Mining information from geoscience documents presents numerous challenges due to the specialized terminology and intricate relationships inherent to the field. Traditional language models often struggle to efficiently retrieve and interpret this complex information. Large Language Models (LLMs) like GPT-4 have shown significant capabilities in contextual comprehension but face limitations in specialized domains such as geosciences. Recent advancements, such as Retrieval-Augmented Generation (RAG) and its extension GraphRAG, aim to improve the quality of responses by integrating external knowledge bases and graph-based structures that capture complex entity relationships.
Our objective is to develop a robust chatbot that enhances the retrieval and use of geoscientific information. This involves integrating cutting-edge RAG techniques, graph-enhanced retrieval, and agentic architectures (based on the ReAct framework) to address challenges in geoscience data mining. The ultimate goal is to improve LLM performances in processing specialized geoscientific texts.
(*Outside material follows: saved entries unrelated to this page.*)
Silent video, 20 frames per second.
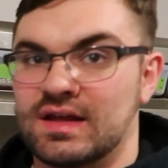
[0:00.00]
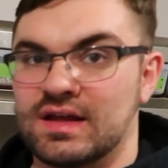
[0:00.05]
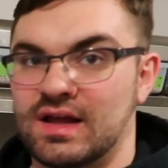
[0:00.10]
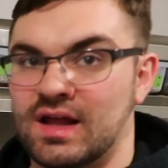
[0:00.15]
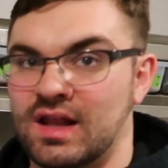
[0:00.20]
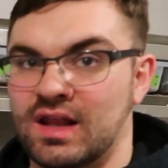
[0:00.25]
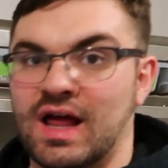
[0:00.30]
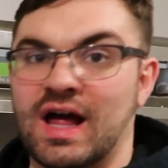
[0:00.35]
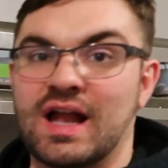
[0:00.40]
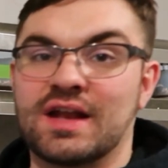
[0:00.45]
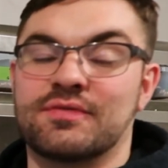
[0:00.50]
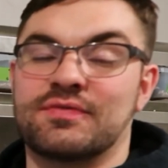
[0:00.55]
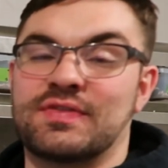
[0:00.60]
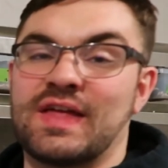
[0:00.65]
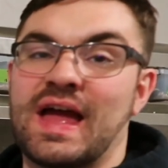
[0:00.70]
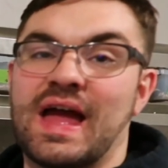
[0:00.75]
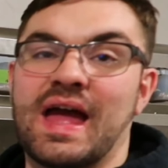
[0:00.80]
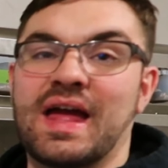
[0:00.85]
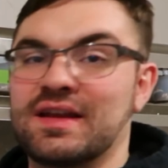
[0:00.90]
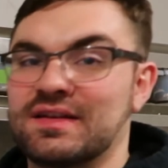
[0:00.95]
a lot
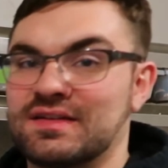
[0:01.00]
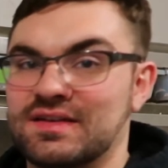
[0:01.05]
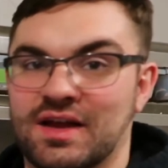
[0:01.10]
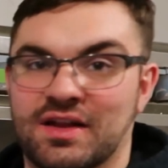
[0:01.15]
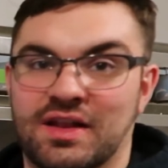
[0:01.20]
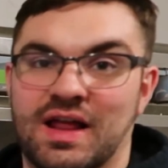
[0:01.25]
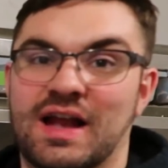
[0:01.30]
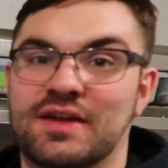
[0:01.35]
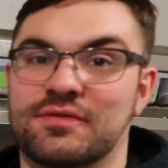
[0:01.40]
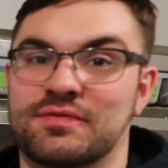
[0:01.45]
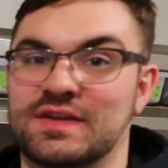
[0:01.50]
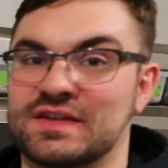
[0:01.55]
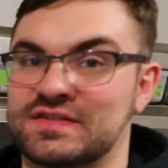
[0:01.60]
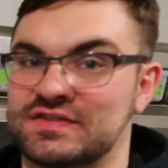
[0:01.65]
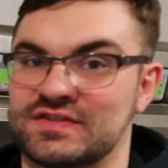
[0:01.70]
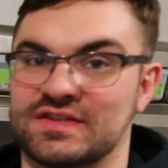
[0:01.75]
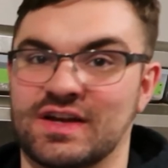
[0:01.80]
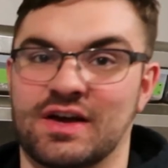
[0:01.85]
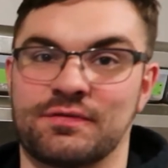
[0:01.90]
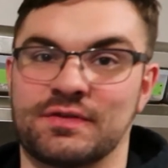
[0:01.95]
of this
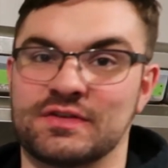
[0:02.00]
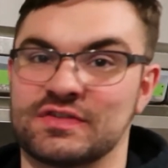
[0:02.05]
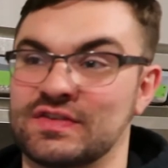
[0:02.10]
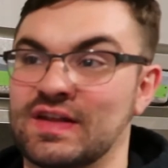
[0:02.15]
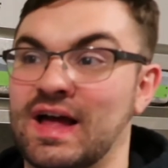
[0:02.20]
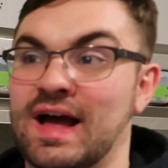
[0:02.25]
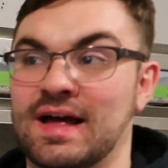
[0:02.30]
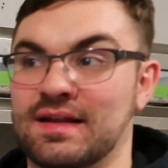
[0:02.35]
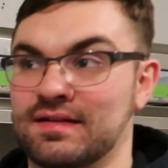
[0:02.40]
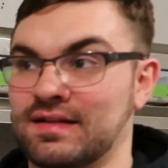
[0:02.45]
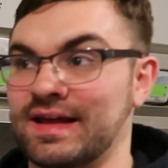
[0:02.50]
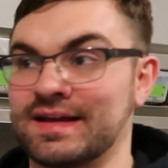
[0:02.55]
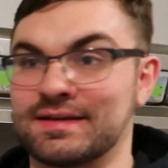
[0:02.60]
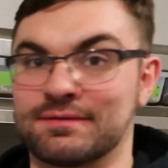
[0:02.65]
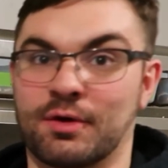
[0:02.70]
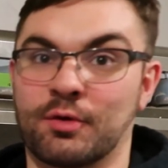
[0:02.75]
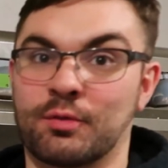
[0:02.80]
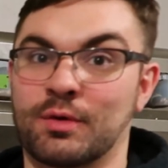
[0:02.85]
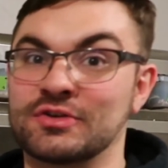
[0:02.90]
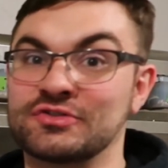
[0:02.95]
stuff is not like
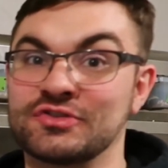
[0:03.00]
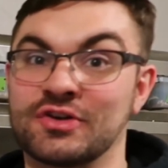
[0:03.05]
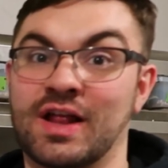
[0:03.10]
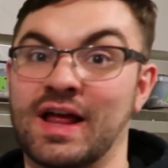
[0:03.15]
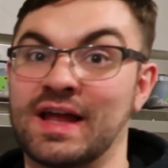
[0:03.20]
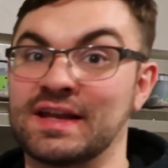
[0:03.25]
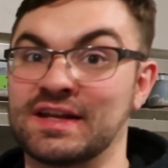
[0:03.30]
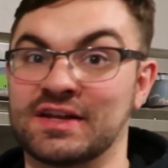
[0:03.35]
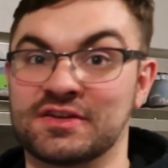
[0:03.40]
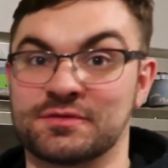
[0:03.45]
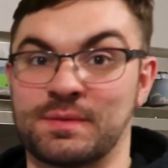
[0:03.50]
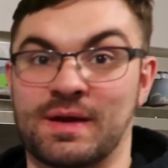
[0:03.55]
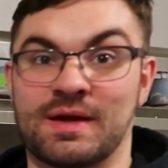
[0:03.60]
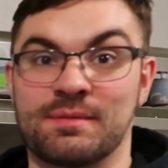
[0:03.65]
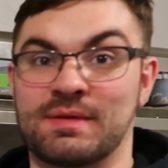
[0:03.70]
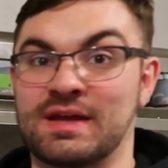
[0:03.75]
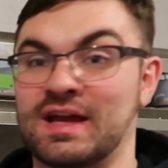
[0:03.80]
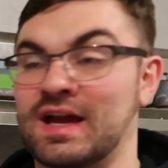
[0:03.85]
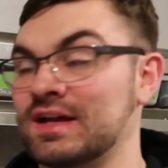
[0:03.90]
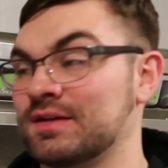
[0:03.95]
original ideas by
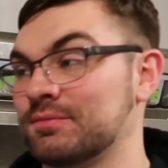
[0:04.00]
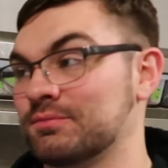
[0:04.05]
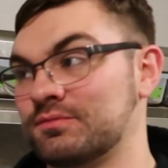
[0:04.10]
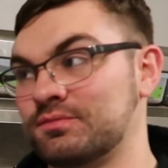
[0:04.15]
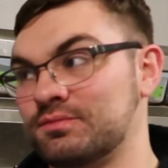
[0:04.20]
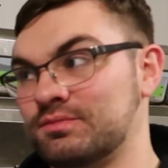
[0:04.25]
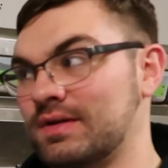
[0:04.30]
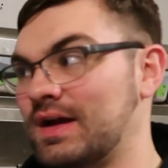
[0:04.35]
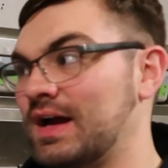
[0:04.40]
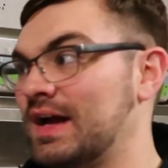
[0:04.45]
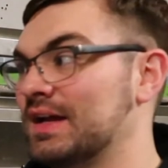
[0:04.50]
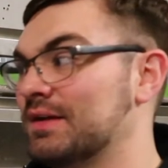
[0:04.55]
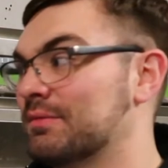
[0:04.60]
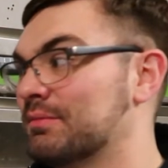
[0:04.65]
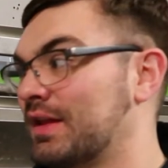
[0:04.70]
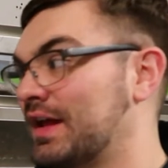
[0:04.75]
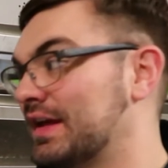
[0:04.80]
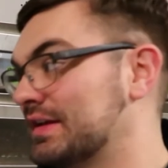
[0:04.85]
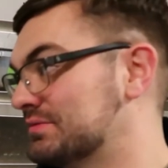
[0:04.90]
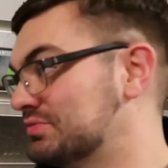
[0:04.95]
me. I am
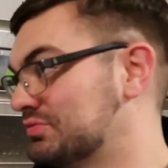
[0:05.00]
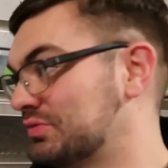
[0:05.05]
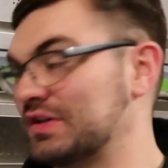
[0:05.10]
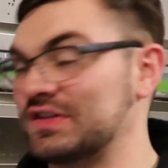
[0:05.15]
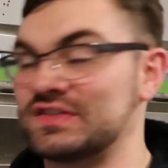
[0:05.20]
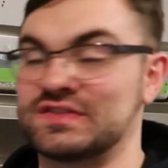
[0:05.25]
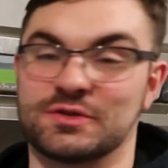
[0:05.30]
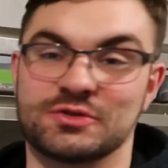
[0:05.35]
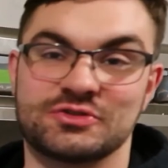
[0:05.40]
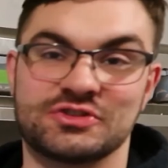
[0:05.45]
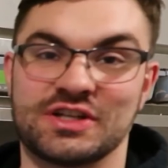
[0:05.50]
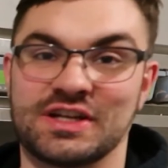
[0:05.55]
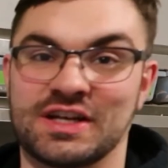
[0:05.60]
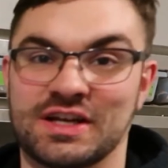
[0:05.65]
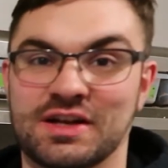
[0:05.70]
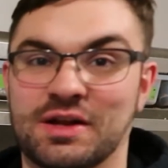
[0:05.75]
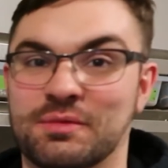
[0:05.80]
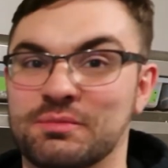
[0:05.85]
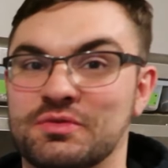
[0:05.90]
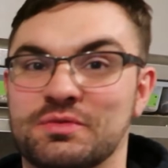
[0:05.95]
like researching it,
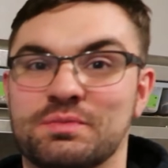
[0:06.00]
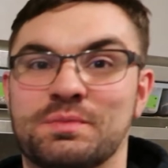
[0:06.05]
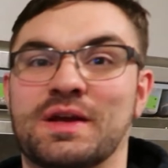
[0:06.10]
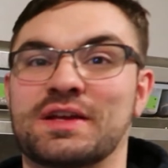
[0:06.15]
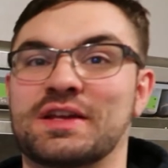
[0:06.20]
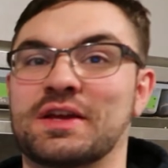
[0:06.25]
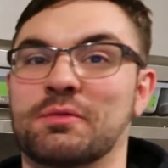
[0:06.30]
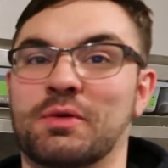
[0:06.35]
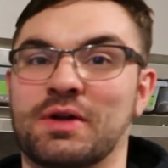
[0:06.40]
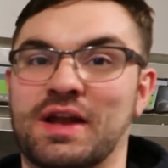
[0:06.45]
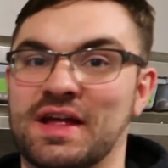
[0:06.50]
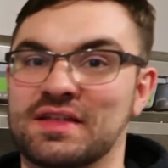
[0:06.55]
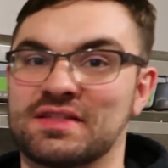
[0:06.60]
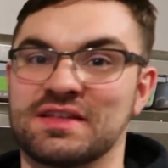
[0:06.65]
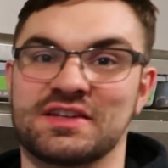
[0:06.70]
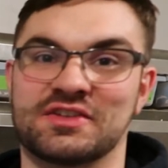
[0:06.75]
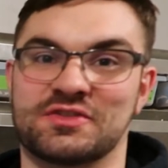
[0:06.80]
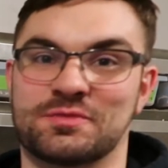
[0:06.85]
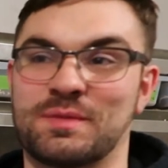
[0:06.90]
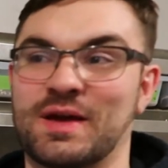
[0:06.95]
and I'm picking what I
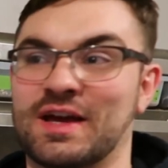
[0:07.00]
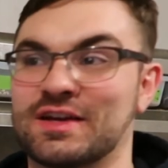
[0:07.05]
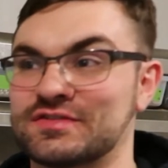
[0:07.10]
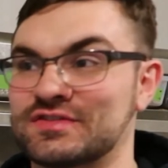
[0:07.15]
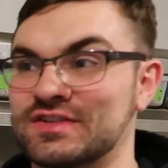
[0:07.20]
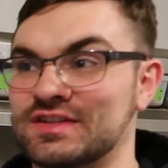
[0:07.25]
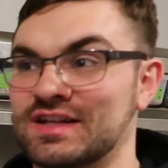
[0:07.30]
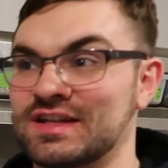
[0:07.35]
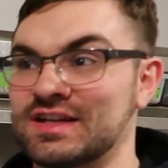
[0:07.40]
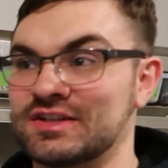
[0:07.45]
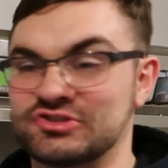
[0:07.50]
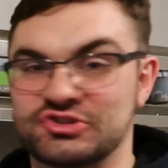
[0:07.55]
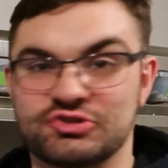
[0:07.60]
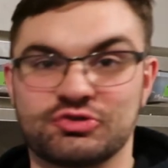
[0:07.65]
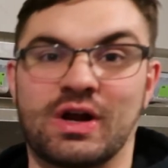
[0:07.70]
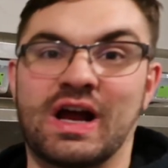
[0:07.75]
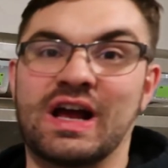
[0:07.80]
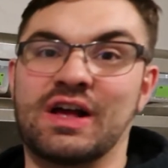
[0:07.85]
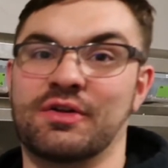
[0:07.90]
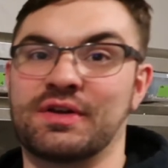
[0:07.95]
think is best, and then it's
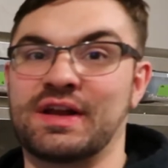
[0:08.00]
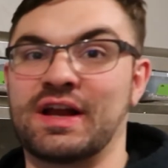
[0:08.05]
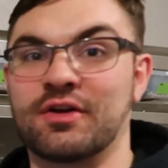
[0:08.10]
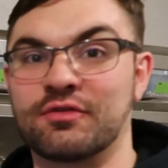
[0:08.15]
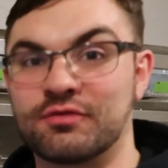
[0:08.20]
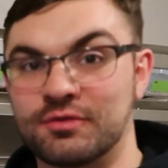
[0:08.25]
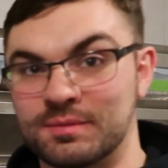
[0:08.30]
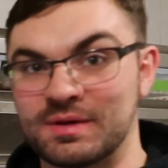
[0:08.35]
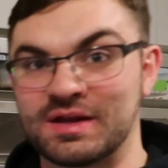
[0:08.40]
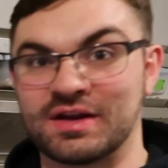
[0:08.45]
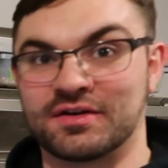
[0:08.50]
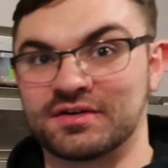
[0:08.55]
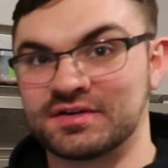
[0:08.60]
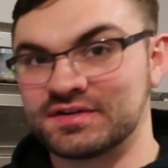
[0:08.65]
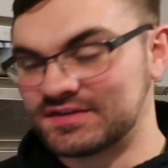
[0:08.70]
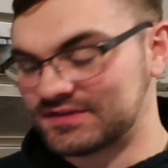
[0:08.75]
trial and error from here.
To achieve this, a set of progressive enhancements was implemented within an agentic architecture :
Classic RAG : Using a baseline approach that combines LLMs with external knowledge bases.
Reranking Mechanism: Refining the relevance of retrieved documents to improve response quality.
GraphRAG : Incorporating graph-based retrieval systems to capture complex relationships in geoscientific texts.
The chatbot leverages the ReAct framework for dynamic interaction and reasoning.
The solution was tested using reports from the PilotStrategy project (Horizon 2020), focusing on CO₂ storage and geological studies.
The chatbot was evaluated across three configurations: Classic RAG, RAG with Reranking, and GraphRAG. The performance was benchmarked using a comprehensive set of technical questions. The results showed that the GPT-4o with GraphRAG configuration significantly outperformed the others, achieving an accuracy score of 85/100 — 17% higher than the reranking configuration. The superior performance was attributed to the model’s ability to understand and process complex relationships, extract precise information, and interpret technical terminology effectively.
Future work will focus on :
Testing GraphRAG with fine-tuned geoscience-specific LLMs.
Exploring the use of expert-generated graphs to further enhance retrieval.
Extending the methodology to other technical domains to validate its generalizability and scalability.